Opinion

Mohel de Blasio

New York has just seen a huge victory for religious freedom — and Bill de Blasio deserves a share of the credit.

At issue was a Jewish circumcision rite called metzitzah b’peh. The ritual goes back millennia, and involves the direct oral suction of the circumcision wound.

Beginning with then-Mayor Mike Bloomberg, health officials argued the practice leads to the transmission of herpes to babies.

So the Board of Health imposed a regulation to force the mohels to distribute parental-consent forms that basically attacked their own ritual.

But then the 2nd Circuit Court of Appeals intervened. The court made clear the bar for the city was high here, because instead of a generally applicable law, authorities were targeting a specific religious practice.

Cut to today. The city has just reached a compromise. When a case of herpes is confirmed, the mohel will be tested.

If he has the virus and its DNA matches the virus in the infant, the mohel will be barred for life from performing the ritual.

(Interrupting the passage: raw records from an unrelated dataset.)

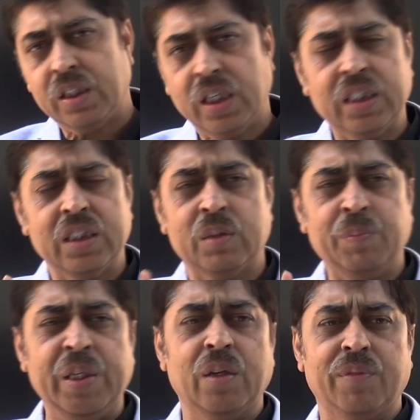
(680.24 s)
That is
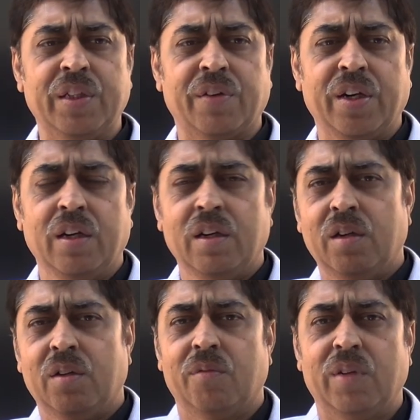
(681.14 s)
speed of the train
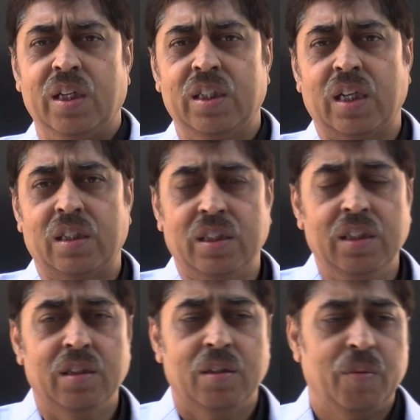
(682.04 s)
when it is at
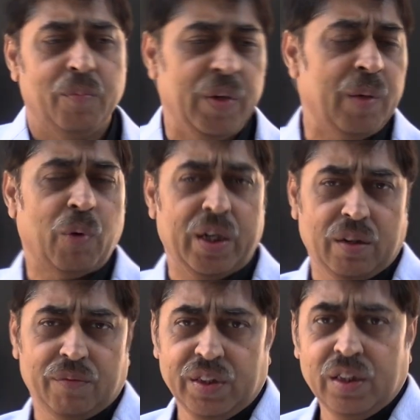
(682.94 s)
the
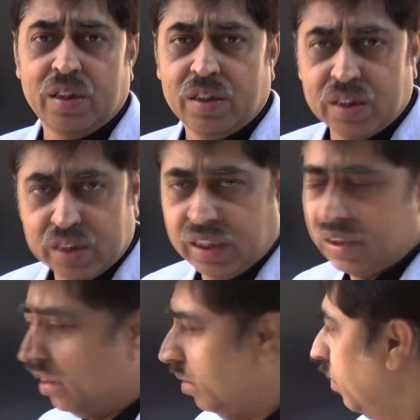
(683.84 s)
midpoint of the section.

“This is an example of better late than never,” says Eric Rassbach of the Becket Fund for Religious Liberty. “The city should never have adopted this rule in the first place, and it shouldn’t have taken a loss in the federal courts to bring them to the bargaining table. But this solution respects both religious liberty and public health.”

From ancient times, Jewish communities have proved themselves willing to risk everything to carry out what they believe God’s law commands them to do.

The free-exercise clause is designed to protect people like this. Good for Mayor de Blasio for recognizing it applies in New York, too.